- Nickname: West End
- Location in Mineral County and the state of Montana
- Coordinates: 47°22′25″N 115°20′22″W﻿ / ﻿47.37361°N 115.33944°W
- Country: United States
- State: Montana
- County: Mineral

Area
- • Total: 2.74 sq mi (7.09 km^{2})
- • Land: 2.74 sq mi (7.09 km^{2})
- • Water: 0 sq mi (0.00 km^{2})
- Elevation: 3,639 ft (1,109 m)

Population (2020)
- • Total: 91
- • Density: 33.3/sq mi (12.84/km^{2})
- Time zone: UTC-7 (Mountain (MST))
- • Summer (DST): UTC-6 (MDT)
- ZIP code: 59830
- Area code: 406
- FIPS code: 30-19675
- GNIS feature ID: 2408646

= De Borgia, Montana =

De Borgia is an unincorporated community and census-designated place (CDP) in Mineral County, Montana, United States. The population was 91 at the 2020 census.

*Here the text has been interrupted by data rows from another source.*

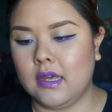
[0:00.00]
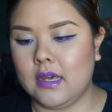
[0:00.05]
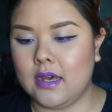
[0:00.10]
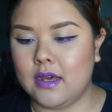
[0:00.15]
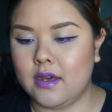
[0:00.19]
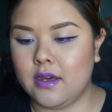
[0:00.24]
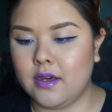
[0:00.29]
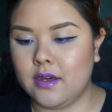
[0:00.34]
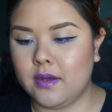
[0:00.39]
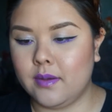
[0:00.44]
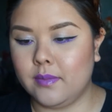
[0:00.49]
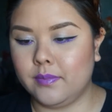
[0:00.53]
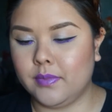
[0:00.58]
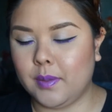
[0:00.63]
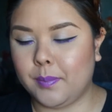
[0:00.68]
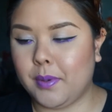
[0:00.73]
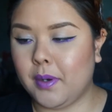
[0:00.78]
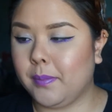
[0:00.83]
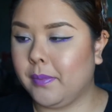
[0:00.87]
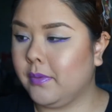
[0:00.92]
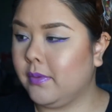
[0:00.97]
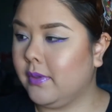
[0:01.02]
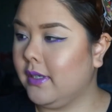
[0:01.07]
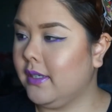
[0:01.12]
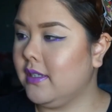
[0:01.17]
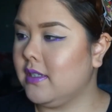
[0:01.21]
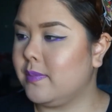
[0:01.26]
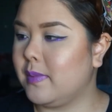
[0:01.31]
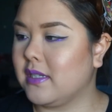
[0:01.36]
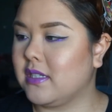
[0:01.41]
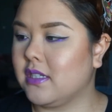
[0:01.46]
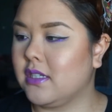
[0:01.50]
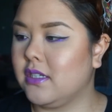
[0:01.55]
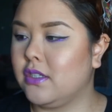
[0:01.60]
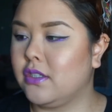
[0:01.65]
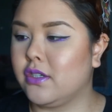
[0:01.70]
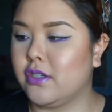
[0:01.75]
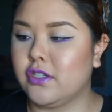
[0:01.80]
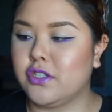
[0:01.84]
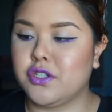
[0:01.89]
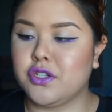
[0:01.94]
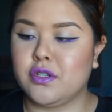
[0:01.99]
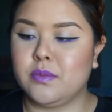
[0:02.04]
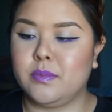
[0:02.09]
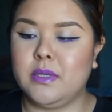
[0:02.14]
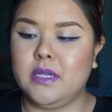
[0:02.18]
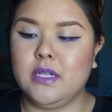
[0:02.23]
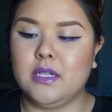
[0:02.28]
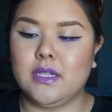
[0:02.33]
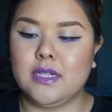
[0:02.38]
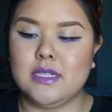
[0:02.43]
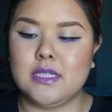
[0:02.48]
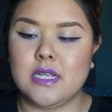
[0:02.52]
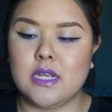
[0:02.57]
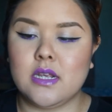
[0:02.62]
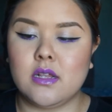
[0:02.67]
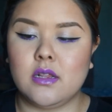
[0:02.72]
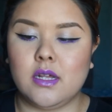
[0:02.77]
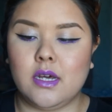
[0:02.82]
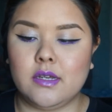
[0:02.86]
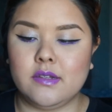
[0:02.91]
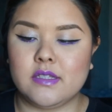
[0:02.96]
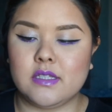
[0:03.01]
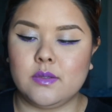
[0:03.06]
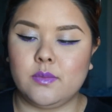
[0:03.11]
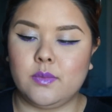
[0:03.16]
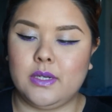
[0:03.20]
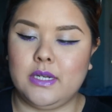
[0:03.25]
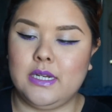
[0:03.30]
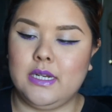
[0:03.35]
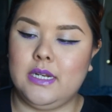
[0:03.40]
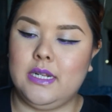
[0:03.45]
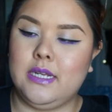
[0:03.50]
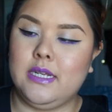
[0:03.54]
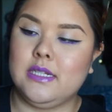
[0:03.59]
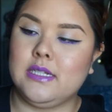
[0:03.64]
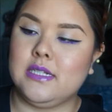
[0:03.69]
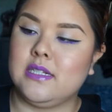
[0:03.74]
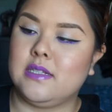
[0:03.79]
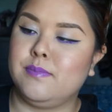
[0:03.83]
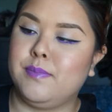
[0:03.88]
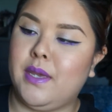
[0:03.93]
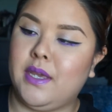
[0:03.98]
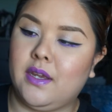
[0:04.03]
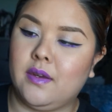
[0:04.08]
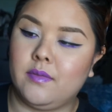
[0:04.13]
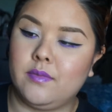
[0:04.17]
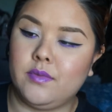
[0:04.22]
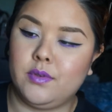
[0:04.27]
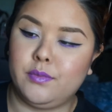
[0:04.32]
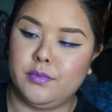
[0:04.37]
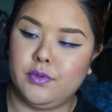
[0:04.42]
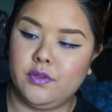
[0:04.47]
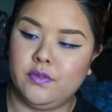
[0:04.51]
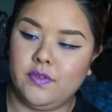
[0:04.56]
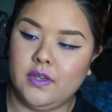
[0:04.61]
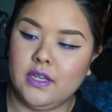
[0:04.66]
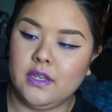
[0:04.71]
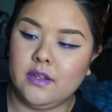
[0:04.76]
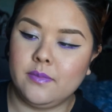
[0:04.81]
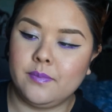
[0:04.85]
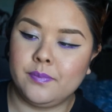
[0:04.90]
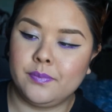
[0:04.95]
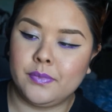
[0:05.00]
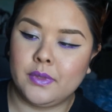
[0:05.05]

The purple one is basically Nurture Me Cleansing Cloth. So what it is makeup removing.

The town derives its name from the St. Regis River, which was named after Saint Regis DeBorgia, a Catholic missionary. The post office was established in 1900.

==Geography==
De Borgia is located in northwestern Mineral County on the north side of Interstate 90, with access via exit 18. The St. Regis River passes to the south of the highway, flowing southeasterly to join the Clark Fork at St. Regis. Deer Creek flows north to join the St. Regis River at De Borgia and Twin Creek flows south into the community.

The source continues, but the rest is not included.